Friday 14 October 2016 1:46pm
The Portobello site … (from left) the New Zealand Marine Studies Centre, the neighbouring three-storey Portobello Marine Laboratory and the neighbouring (right) two-storey public aquarium and teaching laboratory, which has been demolished.
A large demolition project has finished at the University’s Portobello Marine Laboratory, so now building work on a new teaching laboratory, research aquarium and seawater system can begin.
Removing the 1960s two-storey public aquarium and teaching lab involved dismantling it piece by piece, loading those pieces into a skip, and repeatedly hauling the skip by crane up the cliff behind the building, Portobello Laboratory Manager Doug Mackie says.
The fish hatchery that occupied the site from 1903 until the early 1950s, and its two holding ponds which are still being used today.
The harbourside building was an earthquake risk and could no longer cater for modern teaching standards so had been vacant for four years.
It was the smallest of the main buildings on the site; the neighbouring three-storey, 1987 building housing New Zealand’s premier marine research laboratory is still being used, and so is the New Zealand Marine Studies Centre , which is further up the hill and was built in 1996.

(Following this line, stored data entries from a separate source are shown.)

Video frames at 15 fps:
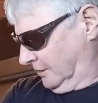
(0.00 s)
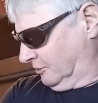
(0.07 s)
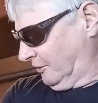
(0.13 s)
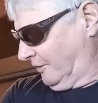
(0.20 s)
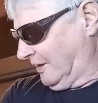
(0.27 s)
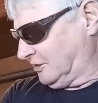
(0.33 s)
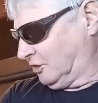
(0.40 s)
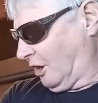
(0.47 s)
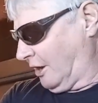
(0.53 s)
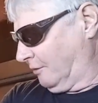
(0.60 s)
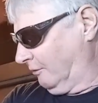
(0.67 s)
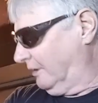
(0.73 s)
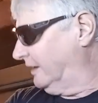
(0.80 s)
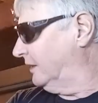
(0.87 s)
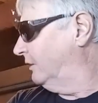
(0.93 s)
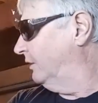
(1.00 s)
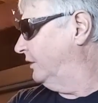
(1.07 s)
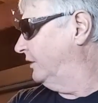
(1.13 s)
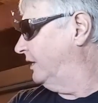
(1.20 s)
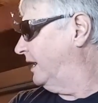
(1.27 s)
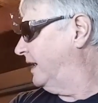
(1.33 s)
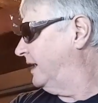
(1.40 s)
so that's going really
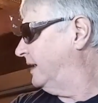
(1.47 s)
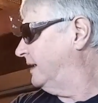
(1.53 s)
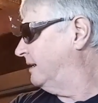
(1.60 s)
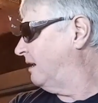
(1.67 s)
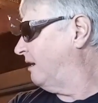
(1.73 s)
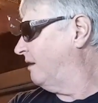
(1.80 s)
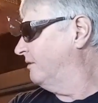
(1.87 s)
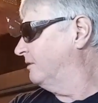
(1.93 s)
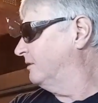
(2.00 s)
good. All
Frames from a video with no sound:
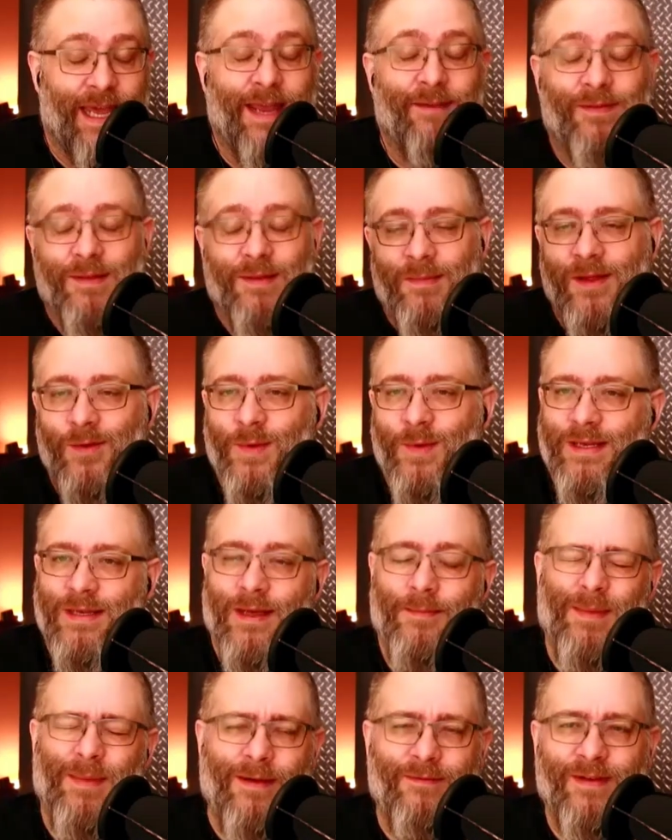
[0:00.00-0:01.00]
evening meal, we'd
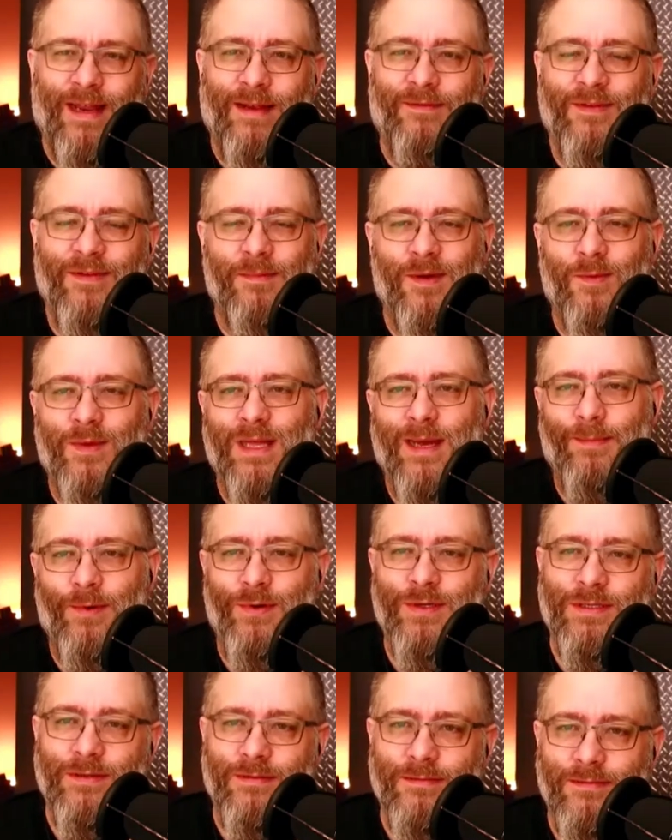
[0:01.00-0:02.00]
have an evening meal with our boys.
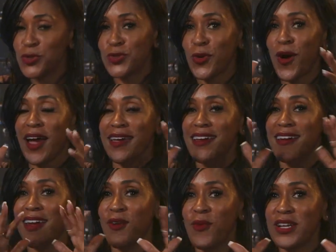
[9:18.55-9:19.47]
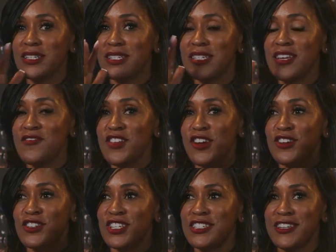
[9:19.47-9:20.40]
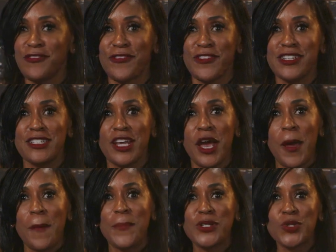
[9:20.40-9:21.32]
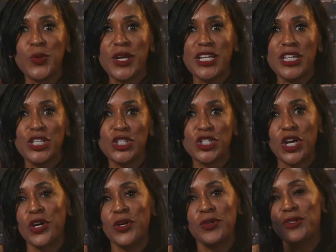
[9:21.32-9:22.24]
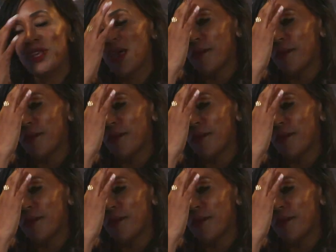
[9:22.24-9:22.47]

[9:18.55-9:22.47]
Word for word: So I cannot wait to see if there's a difference between the shows.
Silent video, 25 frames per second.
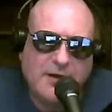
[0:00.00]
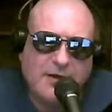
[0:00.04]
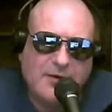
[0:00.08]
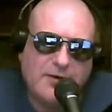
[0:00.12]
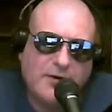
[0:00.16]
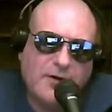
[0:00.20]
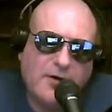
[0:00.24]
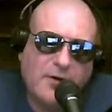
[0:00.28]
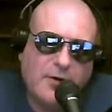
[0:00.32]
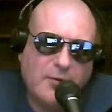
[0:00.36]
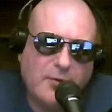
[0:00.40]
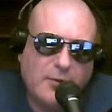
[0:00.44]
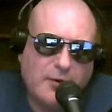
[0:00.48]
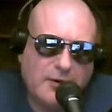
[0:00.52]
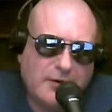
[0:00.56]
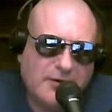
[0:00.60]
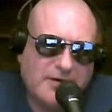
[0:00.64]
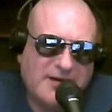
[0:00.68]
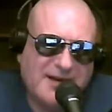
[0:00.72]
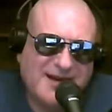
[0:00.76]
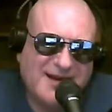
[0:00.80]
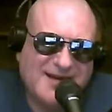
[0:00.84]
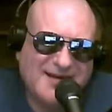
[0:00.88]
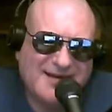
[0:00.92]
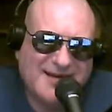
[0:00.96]
No word
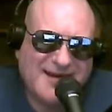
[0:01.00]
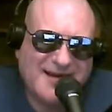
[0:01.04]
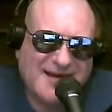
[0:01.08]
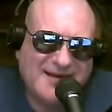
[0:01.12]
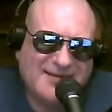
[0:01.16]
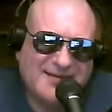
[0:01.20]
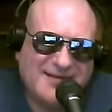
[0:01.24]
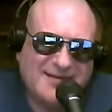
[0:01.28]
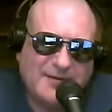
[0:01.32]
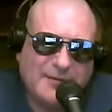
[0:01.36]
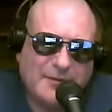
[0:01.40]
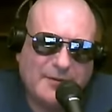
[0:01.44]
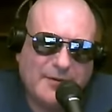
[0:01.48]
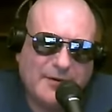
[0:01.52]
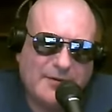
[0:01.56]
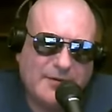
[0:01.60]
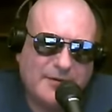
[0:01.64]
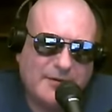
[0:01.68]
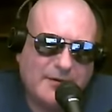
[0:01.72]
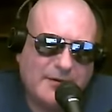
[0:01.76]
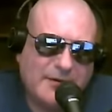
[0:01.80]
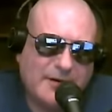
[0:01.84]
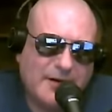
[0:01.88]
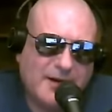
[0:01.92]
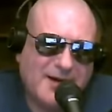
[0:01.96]
yet as to
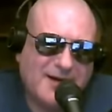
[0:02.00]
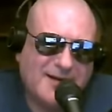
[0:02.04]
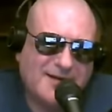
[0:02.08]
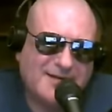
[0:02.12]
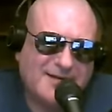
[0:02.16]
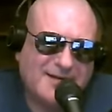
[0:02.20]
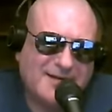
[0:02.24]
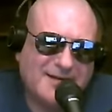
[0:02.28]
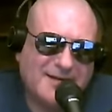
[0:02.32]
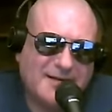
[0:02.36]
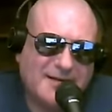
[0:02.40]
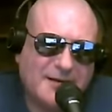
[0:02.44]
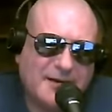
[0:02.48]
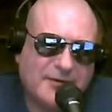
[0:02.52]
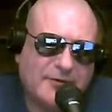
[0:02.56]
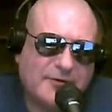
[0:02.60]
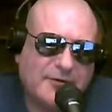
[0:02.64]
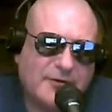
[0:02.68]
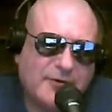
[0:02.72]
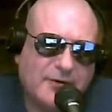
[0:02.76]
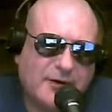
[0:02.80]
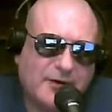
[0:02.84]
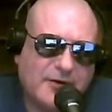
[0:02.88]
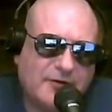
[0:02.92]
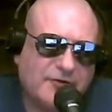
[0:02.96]
whether or not
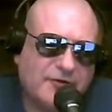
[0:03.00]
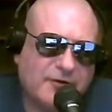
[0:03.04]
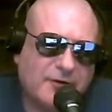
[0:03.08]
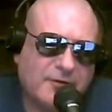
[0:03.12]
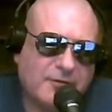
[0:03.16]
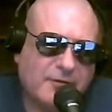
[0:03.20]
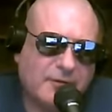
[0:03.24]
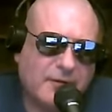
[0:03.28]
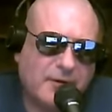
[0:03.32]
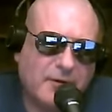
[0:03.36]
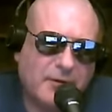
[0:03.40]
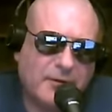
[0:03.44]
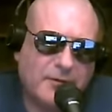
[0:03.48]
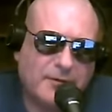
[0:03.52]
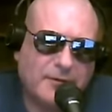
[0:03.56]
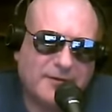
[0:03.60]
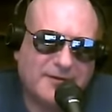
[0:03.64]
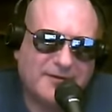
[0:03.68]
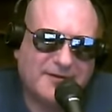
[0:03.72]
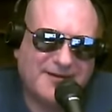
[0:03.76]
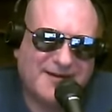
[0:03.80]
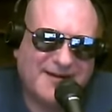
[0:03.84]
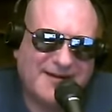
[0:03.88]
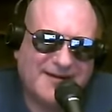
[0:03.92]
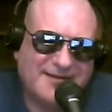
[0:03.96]
Attorney General
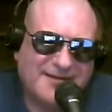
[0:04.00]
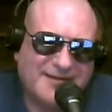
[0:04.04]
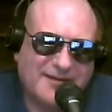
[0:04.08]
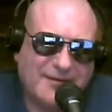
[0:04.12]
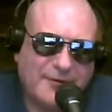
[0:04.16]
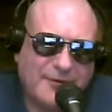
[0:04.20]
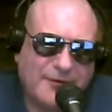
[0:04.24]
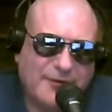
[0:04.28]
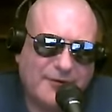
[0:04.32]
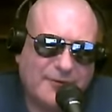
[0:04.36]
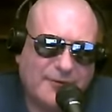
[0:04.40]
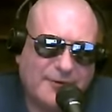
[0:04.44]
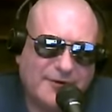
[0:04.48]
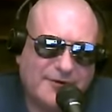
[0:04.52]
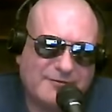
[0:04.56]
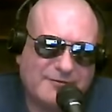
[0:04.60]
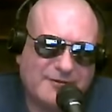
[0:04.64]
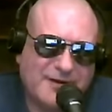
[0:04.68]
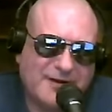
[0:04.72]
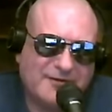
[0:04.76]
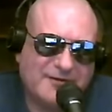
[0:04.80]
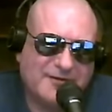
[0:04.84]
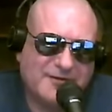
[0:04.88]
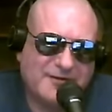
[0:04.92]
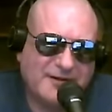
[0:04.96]
Holder is going to
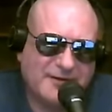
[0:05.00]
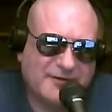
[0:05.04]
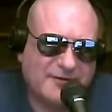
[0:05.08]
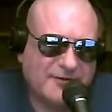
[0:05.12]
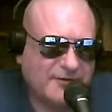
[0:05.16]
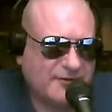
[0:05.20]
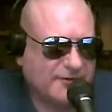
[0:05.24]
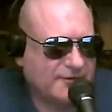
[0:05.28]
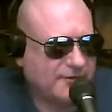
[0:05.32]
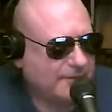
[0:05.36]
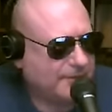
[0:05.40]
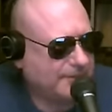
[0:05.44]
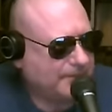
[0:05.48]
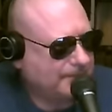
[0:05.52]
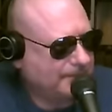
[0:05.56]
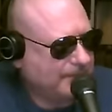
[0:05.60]
address this.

The ground floor of the new building will contain temperature and light-controlled rooms for research, an area dedicated to dive support, and lots of storage for equipment that is needed on the research vessels.
A 42-seat teaching laboratory will fill the first floor of the new building. It will have display tanks for teaching, seawater taps, and several ‘touch tanks’ – all resting on a section of specially reinforced floor, Dr Mackie says.
The existing system for distributing seawater to where it is needed around the entire site will also be upgraded, to improve the water quality and to pump 1.4 million litres a day instead of the existing 900,000 litres. Currently, the seawater supply is insufficient at times for staff and students’ experiments.
A crane with a skip used to remove parts of the public aquarium and teaching laboratory building as it was progressively dismantled at the bottom of the cliff.
Two large holding ponds underneath the existing three-storey lab will be refurbished as part of the project as well.
They were built in 1903 for a fish hatchery that occupied the site from 1903 until the University renovated the hatchery to create a Marine Biological Station in the early 1950s.
Portobello Laboratory Manager Doug Mackie says cracks in the bottom of the ponds not only let water leak into the harbour, but harbour water also gets into the ponds. This can affect research into fishes’ food because food comes in with the harbour water.
The ponds will be relined, but the exact nature of any other work will depend on what is found when the ponds are drained and examined.
Work at Portobello is expected to be finished in time for the start of the first semester next year.
Once all the work is completed, Mr Mackie is planning to hold an open day for the public, probably in late summer.